● WHAT YOU HAVE TO DO
Extract precisely the lines that run from the line containing "[0:01.00-0:02.00]" to the end of the records below, with both ends included and pictures omitted.

[Saved entries]
*** Block opens ***
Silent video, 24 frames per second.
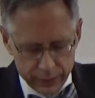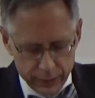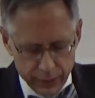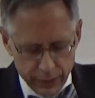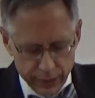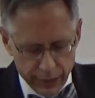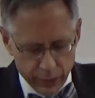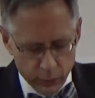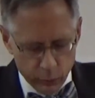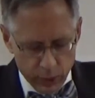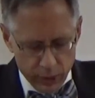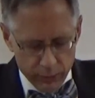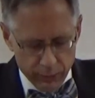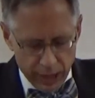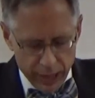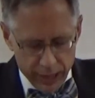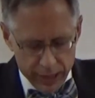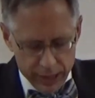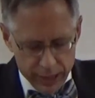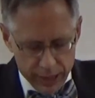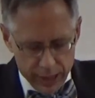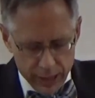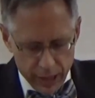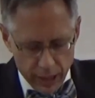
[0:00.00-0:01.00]
that we may
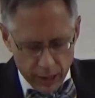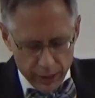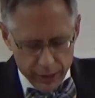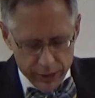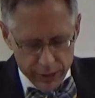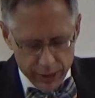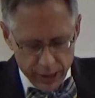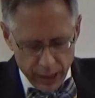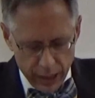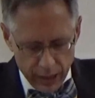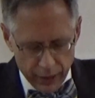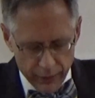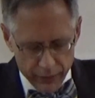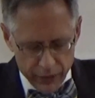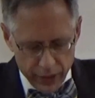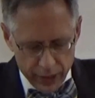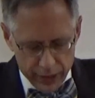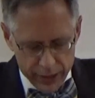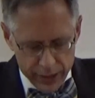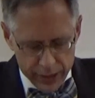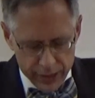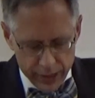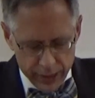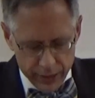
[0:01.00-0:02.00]
see ourselves as
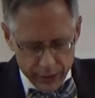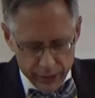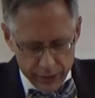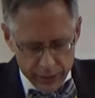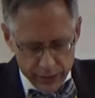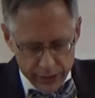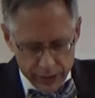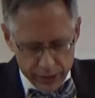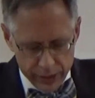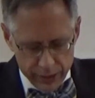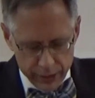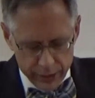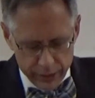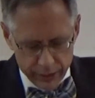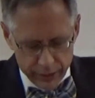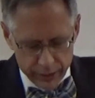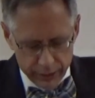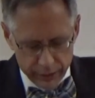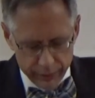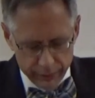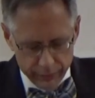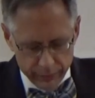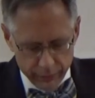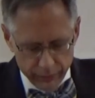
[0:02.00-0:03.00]
sinners
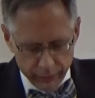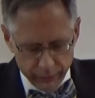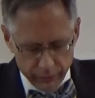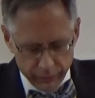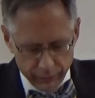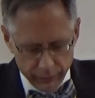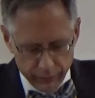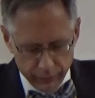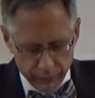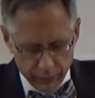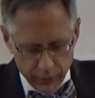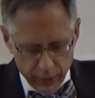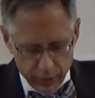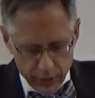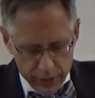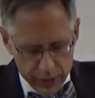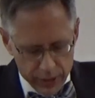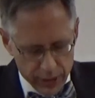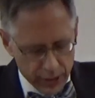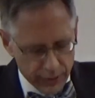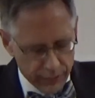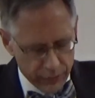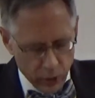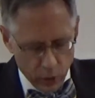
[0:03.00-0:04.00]

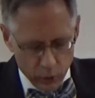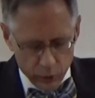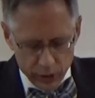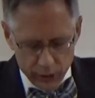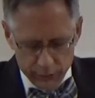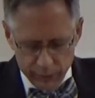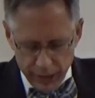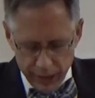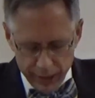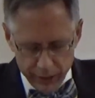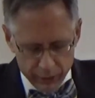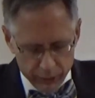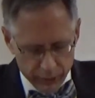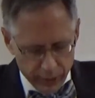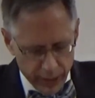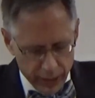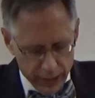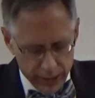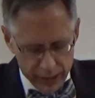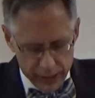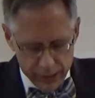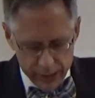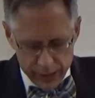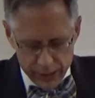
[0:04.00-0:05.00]
saved only by
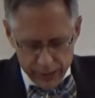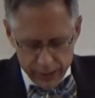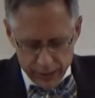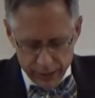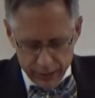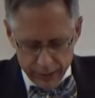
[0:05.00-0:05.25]
grace,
*** Block closes ***
● TASK SOLUTION
[0:01.00-0:02.00]
see ourselves as
[0:02.00-0:03.00]
sinners
[0:03.00-0:04.00]

[0:04.00-0:05.00]
saved only by
[0:05.00-0:05.25]
grace,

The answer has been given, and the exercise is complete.